**Supplied material:**
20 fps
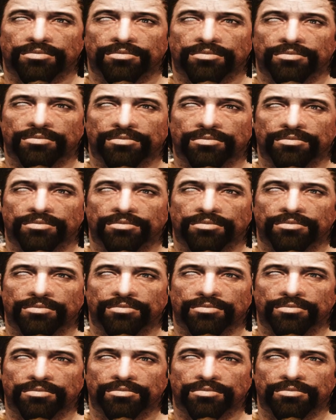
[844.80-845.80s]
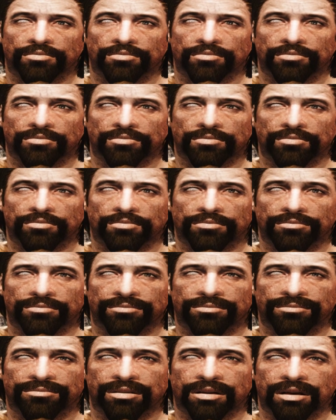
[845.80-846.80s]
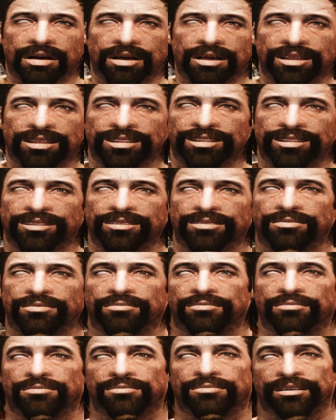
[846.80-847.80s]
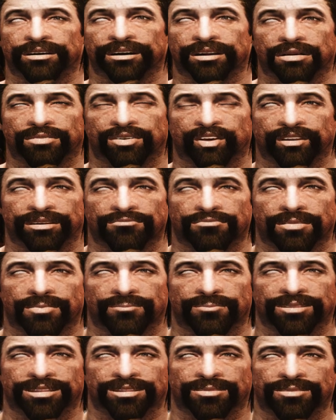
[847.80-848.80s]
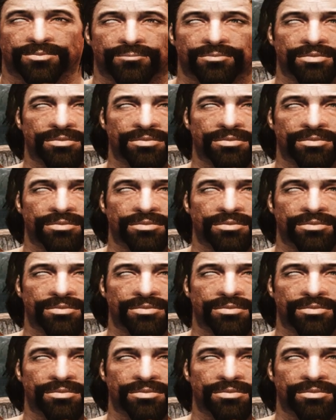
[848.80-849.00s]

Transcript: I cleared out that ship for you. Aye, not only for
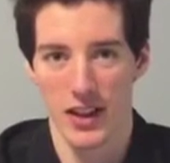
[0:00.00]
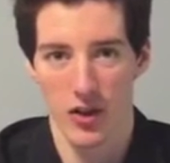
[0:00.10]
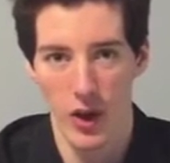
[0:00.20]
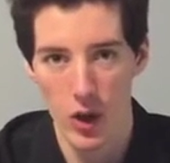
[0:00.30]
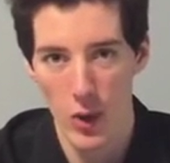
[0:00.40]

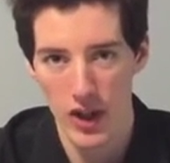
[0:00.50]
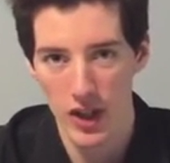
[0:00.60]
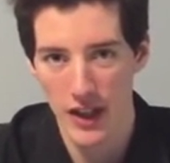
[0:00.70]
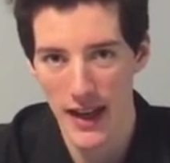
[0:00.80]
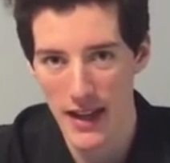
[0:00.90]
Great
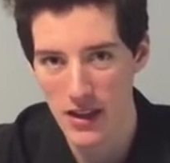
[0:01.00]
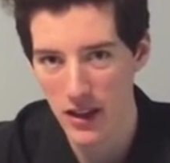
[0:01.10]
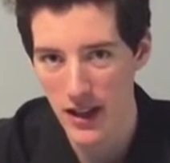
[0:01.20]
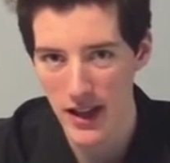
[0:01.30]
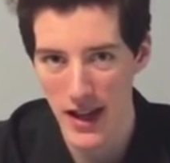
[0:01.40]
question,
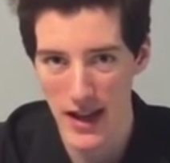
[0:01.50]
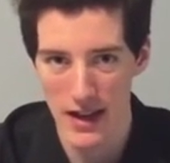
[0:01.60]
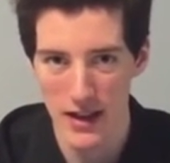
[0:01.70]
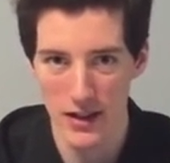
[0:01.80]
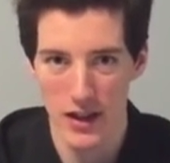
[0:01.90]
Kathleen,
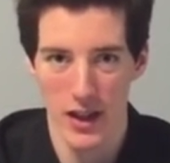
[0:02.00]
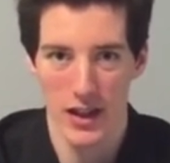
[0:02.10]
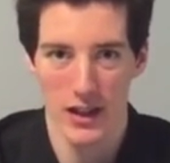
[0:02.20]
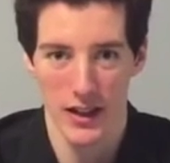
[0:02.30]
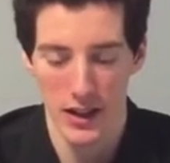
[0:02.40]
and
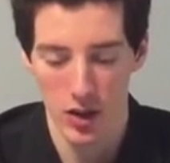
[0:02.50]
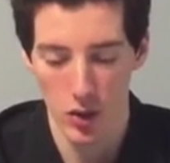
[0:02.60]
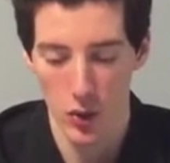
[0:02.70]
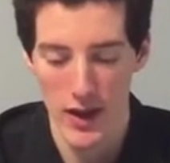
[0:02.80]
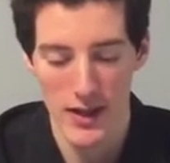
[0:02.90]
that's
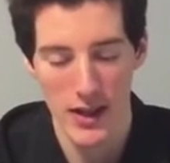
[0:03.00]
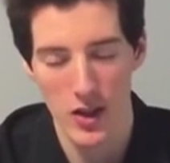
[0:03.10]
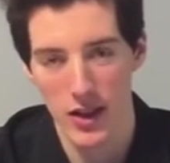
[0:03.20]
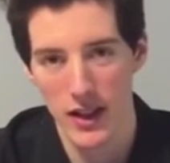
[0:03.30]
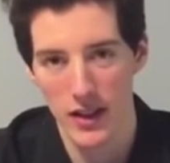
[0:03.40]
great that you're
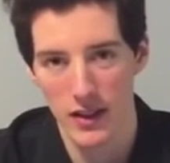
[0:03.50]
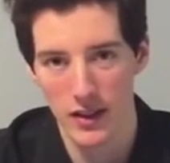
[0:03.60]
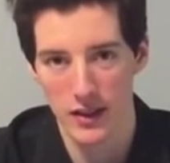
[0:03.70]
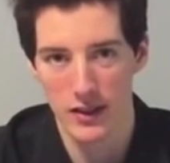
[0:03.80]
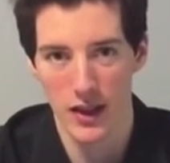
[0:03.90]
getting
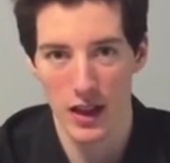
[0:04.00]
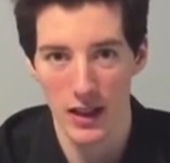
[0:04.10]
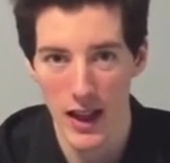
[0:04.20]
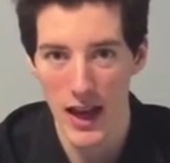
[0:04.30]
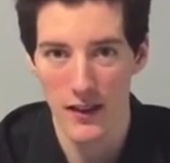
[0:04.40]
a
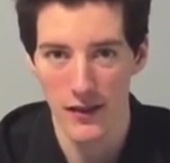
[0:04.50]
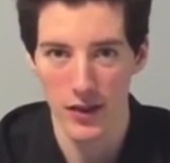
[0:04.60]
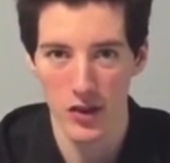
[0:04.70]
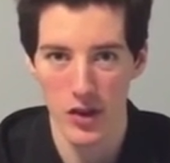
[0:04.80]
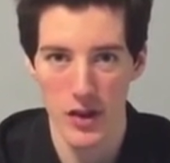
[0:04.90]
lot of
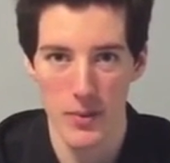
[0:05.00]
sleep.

**What is required:**
When copying the entries above, keep each word as it is and exclude any image.

**Reply to the task:**
20 fps
[844.80-845.80s]
[845.80-846.80s]
[846.80-847.80s]
[847.80-848.80s]
[848.80-849.00s]

Transcript: I cleared out that ship for you. Aye, not only for
[0:00.00]
[0:00.10]
[0:00.20]
[0:00.30]
[0:00.40]

[0:00.50]
[0:00.60]
[0:00.70]
[0:00.80]
[0:00.90]
Great
[0:01.00]
[0:01.10]
[0:01.20]
[0:01.30]
[0:01.40]
question,
[0:01.50]
[0:01.60]
[0:01.70]
[0:01.80]
[0:01.90]
Kathleen,
[0:02.00]
[0:02.10]
[0:02.20]
[0:02.30]
[0:02.40]
and
[0:02.50]
[0:02.60]
[0:02.70]
[0:02.80]
[0:02.90]
that's
[0:03.00]
[0:03.10]
[0:03.20]
[0:03.30]
[0:03.40]
great that you're
[0:03.50]
[0:03.60]
[0:03.70]
[0:03.80]
[0:03.90]
getting
[0:04.00]
[0:04.10]
[0:04.20]
[0:04.30]
[0:04.40]
a
[0:04.50]
[0:04.60]
[0:04.70]
[0:04.80]
[0:04.90]
lot of
[0:05.00]
sleep.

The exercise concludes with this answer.